How to Solve the Problem of Eutrophication

The question of how to solve the problem of eutrophication is a pressing one in our society because of the many disastrous effects this issue is capable of wreaking on water, making it too weak to support life and thus becoming dead zone. Eutrophication is the process by which an entire body of water, or parts of it, becomes progressively enriched with minerals and nutrients, particularly nitrogen and phosphorus.

This natural process has also been defined as nutrient-induced increase in phytoplankton productivity which however causes adverse result on plant and animals by extension. It is considered to be a serious environmental concern since it often results in the deterioration of water quality and the depletion of dissolved oxygen in water bodies. It though has two types by which we understand its nature. These are natural and cultural eutrophication.

The common causes for eutrophication are:

  • Erosion and leaching from fertilized agricultural areas
  • Dependence on Fertilizers (nitrate and phosphates)
  • Sewage from cities and industrial wastewater
  • Animal Feeding Operations
  • Natural Effects
  • Atmospheric deposition of nitrogen (from animal breeding and combustion gases)

The water supply companies have tended to regard eutrophication as a serious problem only when it becomes impossible to treat drinking water supplies in an economic way. Threshold concentrations at which action is taken to reduce nutrient loadings thus depend on economic factors, as well as wildlife conservation objectives.

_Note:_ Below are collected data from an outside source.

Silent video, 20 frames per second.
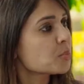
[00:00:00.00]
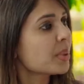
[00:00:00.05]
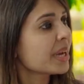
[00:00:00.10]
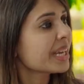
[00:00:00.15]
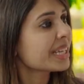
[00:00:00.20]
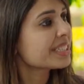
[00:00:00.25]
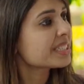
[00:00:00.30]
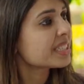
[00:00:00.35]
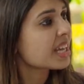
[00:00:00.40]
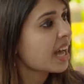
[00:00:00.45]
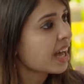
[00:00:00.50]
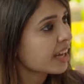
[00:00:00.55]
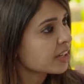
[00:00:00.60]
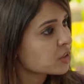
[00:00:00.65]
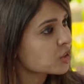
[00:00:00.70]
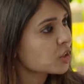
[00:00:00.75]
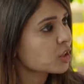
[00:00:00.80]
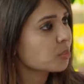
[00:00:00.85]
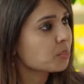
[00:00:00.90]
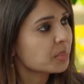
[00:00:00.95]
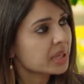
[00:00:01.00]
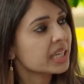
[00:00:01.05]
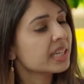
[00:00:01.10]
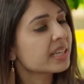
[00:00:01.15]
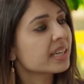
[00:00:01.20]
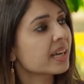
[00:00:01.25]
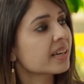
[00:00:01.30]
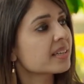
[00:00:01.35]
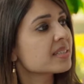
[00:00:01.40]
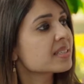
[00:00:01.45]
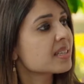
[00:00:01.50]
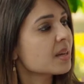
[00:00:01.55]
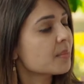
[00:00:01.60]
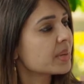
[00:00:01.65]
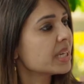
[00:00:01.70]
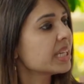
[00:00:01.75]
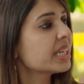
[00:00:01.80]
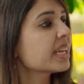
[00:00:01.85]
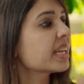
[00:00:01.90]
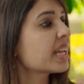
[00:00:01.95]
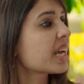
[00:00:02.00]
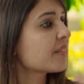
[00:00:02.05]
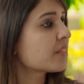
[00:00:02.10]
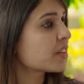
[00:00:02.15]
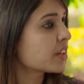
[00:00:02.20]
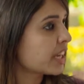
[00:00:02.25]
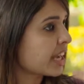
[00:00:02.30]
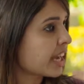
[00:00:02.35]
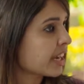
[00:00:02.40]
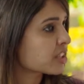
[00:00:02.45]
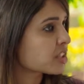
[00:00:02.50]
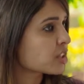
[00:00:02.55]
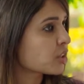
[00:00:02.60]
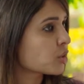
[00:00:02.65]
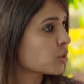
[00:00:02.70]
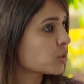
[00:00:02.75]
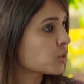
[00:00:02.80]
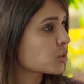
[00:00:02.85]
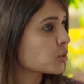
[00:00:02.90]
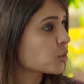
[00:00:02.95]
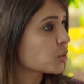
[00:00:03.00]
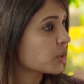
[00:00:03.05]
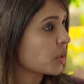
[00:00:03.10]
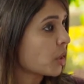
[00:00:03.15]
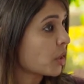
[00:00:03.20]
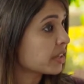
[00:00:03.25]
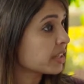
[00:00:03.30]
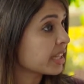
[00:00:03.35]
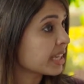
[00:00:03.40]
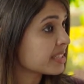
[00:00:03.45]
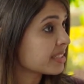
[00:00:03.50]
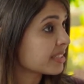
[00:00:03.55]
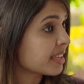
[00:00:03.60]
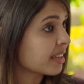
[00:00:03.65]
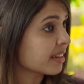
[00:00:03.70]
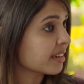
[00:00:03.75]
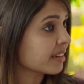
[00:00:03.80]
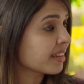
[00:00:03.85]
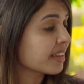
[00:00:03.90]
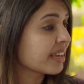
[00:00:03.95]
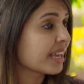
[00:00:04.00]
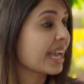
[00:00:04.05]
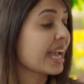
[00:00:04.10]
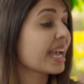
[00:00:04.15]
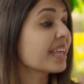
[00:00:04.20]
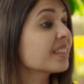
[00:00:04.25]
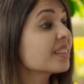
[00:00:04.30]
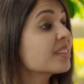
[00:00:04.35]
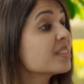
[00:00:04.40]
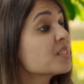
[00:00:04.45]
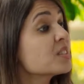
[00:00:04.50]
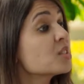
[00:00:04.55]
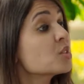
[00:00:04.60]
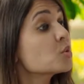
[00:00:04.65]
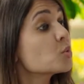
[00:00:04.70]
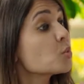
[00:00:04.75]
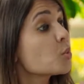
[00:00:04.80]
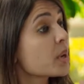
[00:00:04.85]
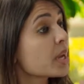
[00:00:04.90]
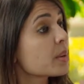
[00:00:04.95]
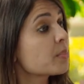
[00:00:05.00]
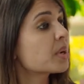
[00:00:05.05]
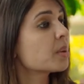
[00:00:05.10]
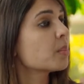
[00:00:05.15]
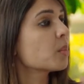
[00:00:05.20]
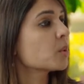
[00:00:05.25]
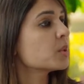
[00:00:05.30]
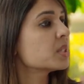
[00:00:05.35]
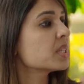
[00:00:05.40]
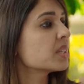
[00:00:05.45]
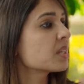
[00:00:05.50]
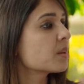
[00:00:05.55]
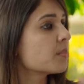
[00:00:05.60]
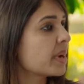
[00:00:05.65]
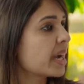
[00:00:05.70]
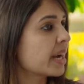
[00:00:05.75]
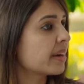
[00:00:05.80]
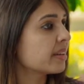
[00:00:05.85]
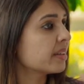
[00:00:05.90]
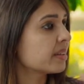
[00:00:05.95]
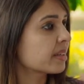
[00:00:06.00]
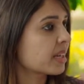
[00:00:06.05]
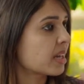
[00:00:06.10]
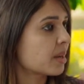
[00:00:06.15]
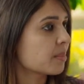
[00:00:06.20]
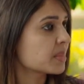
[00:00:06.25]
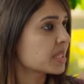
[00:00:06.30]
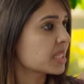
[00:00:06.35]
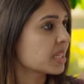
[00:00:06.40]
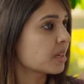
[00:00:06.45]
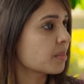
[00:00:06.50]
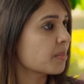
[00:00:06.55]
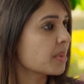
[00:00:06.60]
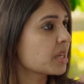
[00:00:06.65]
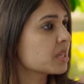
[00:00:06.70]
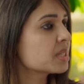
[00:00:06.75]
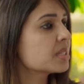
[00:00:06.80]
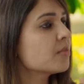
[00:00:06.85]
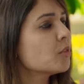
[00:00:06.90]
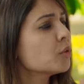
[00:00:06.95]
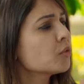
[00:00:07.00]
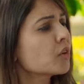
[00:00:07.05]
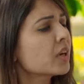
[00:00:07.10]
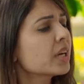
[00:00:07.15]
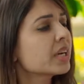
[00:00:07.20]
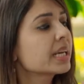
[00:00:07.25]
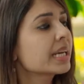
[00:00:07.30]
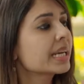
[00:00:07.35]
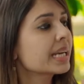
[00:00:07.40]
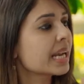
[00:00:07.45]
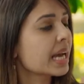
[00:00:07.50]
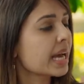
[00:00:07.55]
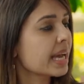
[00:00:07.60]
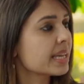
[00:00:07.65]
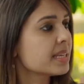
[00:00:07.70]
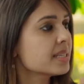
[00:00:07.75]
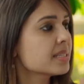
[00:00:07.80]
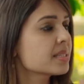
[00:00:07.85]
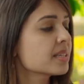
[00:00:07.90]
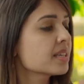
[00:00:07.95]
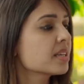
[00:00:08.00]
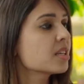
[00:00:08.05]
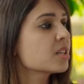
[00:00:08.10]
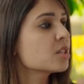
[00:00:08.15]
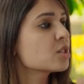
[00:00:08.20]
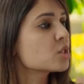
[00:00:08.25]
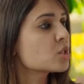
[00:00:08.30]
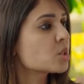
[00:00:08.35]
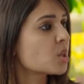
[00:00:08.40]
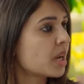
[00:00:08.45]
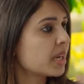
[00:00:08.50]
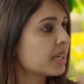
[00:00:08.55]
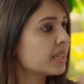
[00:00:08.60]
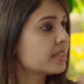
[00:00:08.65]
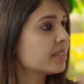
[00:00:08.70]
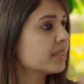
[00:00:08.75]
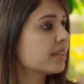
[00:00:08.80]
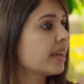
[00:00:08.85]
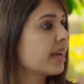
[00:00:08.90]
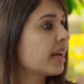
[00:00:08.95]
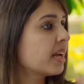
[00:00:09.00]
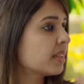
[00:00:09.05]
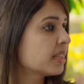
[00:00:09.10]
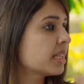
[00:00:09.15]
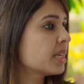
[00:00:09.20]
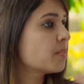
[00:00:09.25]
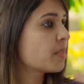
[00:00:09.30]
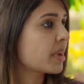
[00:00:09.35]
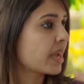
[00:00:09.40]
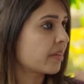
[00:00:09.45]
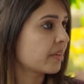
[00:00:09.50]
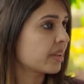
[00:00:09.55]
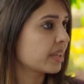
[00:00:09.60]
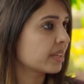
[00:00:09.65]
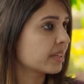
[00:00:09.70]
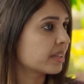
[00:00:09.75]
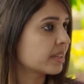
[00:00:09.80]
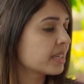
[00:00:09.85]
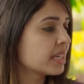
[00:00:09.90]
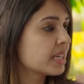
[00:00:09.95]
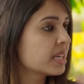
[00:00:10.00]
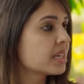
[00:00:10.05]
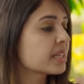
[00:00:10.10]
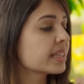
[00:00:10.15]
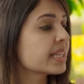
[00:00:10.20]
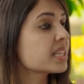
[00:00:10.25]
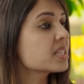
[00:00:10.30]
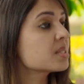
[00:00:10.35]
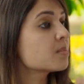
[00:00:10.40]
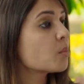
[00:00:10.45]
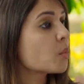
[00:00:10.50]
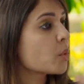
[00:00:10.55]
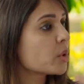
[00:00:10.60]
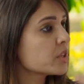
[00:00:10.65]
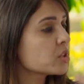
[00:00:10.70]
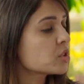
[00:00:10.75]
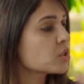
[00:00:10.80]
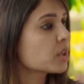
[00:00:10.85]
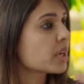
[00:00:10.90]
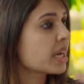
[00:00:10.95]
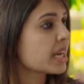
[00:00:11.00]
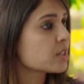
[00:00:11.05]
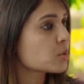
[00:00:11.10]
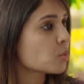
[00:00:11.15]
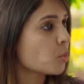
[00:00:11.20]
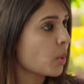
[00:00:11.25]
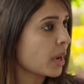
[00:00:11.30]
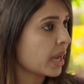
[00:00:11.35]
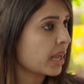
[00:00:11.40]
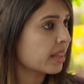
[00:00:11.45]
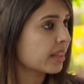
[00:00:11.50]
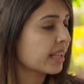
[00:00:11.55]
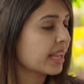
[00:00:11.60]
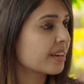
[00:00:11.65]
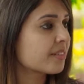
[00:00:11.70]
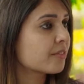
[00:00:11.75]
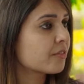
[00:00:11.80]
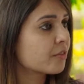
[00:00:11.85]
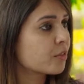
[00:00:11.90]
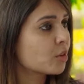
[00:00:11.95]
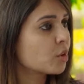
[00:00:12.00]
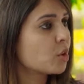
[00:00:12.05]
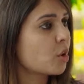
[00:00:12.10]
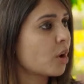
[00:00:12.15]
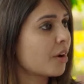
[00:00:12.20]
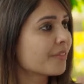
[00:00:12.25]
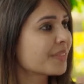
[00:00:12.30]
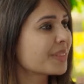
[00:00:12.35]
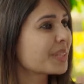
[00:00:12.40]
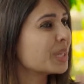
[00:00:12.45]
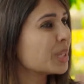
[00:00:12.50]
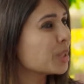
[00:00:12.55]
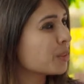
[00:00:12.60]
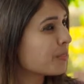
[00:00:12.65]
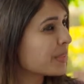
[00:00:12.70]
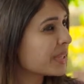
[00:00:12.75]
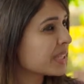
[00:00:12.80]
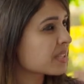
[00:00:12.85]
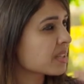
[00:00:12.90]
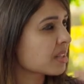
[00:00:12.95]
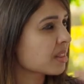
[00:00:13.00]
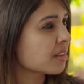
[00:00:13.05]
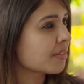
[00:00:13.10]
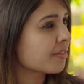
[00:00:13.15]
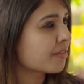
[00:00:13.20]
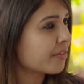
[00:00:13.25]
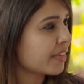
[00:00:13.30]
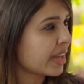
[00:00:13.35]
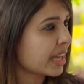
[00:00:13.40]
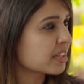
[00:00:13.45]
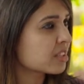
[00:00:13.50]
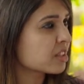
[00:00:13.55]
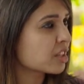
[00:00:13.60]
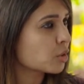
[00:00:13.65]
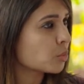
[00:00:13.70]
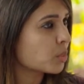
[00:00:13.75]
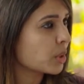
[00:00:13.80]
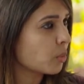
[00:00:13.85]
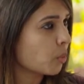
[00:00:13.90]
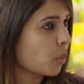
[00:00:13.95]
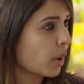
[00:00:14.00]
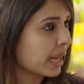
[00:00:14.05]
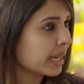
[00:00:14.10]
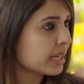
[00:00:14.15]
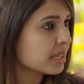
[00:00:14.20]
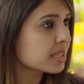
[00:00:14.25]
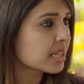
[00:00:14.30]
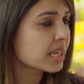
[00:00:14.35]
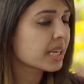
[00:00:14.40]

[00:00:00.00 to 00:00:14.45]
by touching peanuts, somebody can have a reaction on their skin. And this is where promoting the barrier comes in. Because if you've got a nice, solid, healthy barrier that's moisturized well and full of the lipids and the fat that we want,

Eutrophication, as a water problem, is understood to be strong enough to bring the following consequences or effects on the surrounding:

  • Blooms of Blue-green Algae (cyanobacteria)
  • Pollution of Drinking Water Supplies
  • Proliferation of Harmful Substances
  • Degradation of Recreational Opportunities
  • Threats to Aquatic Life
  • Dangers on Human Health
  • Hypoxia

How to Solve the Problem of Eutrophication

With so much on the several causes and harmful effects of eutrophication, it is about we started discussing how to solve the problem of eutrophication in the human society:

1. Reducing Pollution

Limiting pollution is an easy and effective method of cutting back on the amount of nitrogen and phosphates discharged into water systems. If industries and municipalities can cap their waste discharge and pollution to a lower level, then nutrient content is reduced in the water systems, which can subsequently control eutrophication.

Big manufacturing companies and municipalities ought to reduce pollution and desist from discharging waste into water systems to reduce the amount of toxins and nutrients ending up in the waters that feed the algae and other microscopic organisms.

2. Water Oxygenation

Another one sure way on how to solve the problem of eutrophication is the oxygenation of water which is for reducing the negative effects of the eutrophic process and restoring the ecological condition like the absence of oxygen and toxic compounds’ formation deriving from the anaerobic metabolism;

3. Composting

In compost fertilizer, all the essential elements are broken down and synthesized by the plants, thereby not creating the cycle of eutrophication. This method of controlling eutrophication is termed as nutrient limitation. Eutrophication mainly arises from the use of nitrate and phosphate fertilizers. In a bid to address the phenomenon, composting can be used as a solution. Composting is the practice of converting organic matter such as food residues and decaying vegetation into compost manure.

4. Phosphorus Precipitation

Chemical precipitation of phosphorous by adding iron or aluminum salts or calcium carbonate to the water, which gives rise to the precipitation of the iron, aluminum or calcium orthophosphates, thereby reducing the negative effects arising from the excessive presence of phosphorus in the sediments.